(What you will do): Wherever "video" appears in a line of the listing, that line should be returned.

(Provided entries):

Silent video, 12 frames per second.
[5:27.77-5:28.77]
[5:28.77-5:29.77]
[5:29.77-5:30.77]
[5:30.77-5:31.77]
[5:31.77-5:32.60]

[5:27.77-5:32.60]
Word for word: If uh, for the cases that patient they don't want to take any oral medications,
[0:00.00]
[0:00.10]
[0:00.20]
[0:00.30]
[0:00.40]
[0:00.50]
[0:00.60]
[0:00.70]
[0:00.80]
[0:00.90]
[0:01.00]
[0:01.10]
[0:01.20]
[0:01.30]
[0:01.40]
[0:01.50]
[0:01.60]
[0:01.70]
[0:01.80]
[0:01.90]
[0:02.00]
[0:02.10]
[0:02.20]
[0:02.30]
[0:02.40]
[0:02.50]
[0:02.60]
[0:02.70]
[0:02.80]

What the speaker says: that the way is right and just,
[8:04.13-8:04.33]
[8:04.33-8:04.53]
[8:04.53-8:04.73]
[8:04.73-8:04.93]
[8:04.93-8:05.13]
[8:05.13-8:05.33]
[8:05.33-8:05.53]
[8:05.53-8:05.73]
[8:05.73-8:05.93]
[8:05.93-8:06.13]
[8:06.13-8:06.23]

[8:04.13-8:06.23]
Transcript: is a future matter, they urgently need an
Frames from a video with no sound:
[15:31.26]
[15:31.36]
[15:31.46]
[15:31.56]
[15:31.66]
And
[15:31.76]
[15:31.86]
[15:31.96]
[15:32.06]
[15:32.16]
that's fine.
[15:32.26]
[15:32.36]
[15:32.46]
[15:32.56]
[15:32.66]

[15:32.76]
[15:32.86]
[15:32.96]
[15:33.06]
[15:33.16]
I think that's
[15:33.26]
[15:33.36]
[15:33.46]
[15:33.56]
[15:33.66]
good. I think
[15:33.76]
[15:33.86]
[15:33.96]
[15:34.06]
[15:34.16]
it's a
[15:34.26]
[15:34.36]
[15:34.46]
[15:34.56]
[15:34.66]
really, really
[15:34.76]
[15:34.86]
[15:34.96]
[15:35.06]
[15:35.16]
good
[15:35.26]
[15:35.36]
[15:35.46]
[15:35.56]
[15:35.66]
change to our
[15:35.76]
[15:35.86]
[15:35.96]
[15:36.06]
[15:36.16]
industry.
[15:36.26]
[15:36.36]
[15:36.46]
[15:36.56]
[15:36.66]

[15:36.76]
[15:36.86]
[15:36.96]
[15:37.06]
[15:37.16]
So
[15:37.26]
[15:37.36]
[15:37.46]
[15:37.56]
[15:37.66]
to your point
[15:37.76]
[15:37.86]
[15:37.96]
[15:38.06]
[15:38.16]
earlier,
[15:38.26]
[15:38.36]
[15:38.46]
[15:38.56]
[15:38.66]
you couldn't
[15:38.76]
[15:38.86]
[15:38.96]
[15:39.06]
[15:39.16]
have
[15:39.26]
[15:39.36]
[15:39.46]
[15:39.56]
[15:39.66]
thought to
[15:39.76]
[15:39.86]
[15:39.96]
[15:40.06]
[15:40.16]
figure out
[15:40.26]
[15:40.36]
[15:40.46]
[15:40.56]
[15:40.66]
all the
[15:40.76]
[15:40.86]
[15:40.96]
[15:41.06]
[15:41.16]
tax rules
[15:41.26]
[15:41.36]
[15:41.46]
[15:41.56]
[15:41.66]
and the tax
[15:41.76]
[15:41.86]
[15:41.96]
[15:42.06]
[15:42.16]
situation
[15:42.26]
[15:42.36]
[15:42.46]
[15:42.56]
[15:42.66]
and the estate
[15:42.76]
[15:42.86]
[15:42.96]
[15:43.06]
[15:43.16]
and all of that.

(Exercise result):
Silent video, 12 frames per second.
Frames from a video with no sound:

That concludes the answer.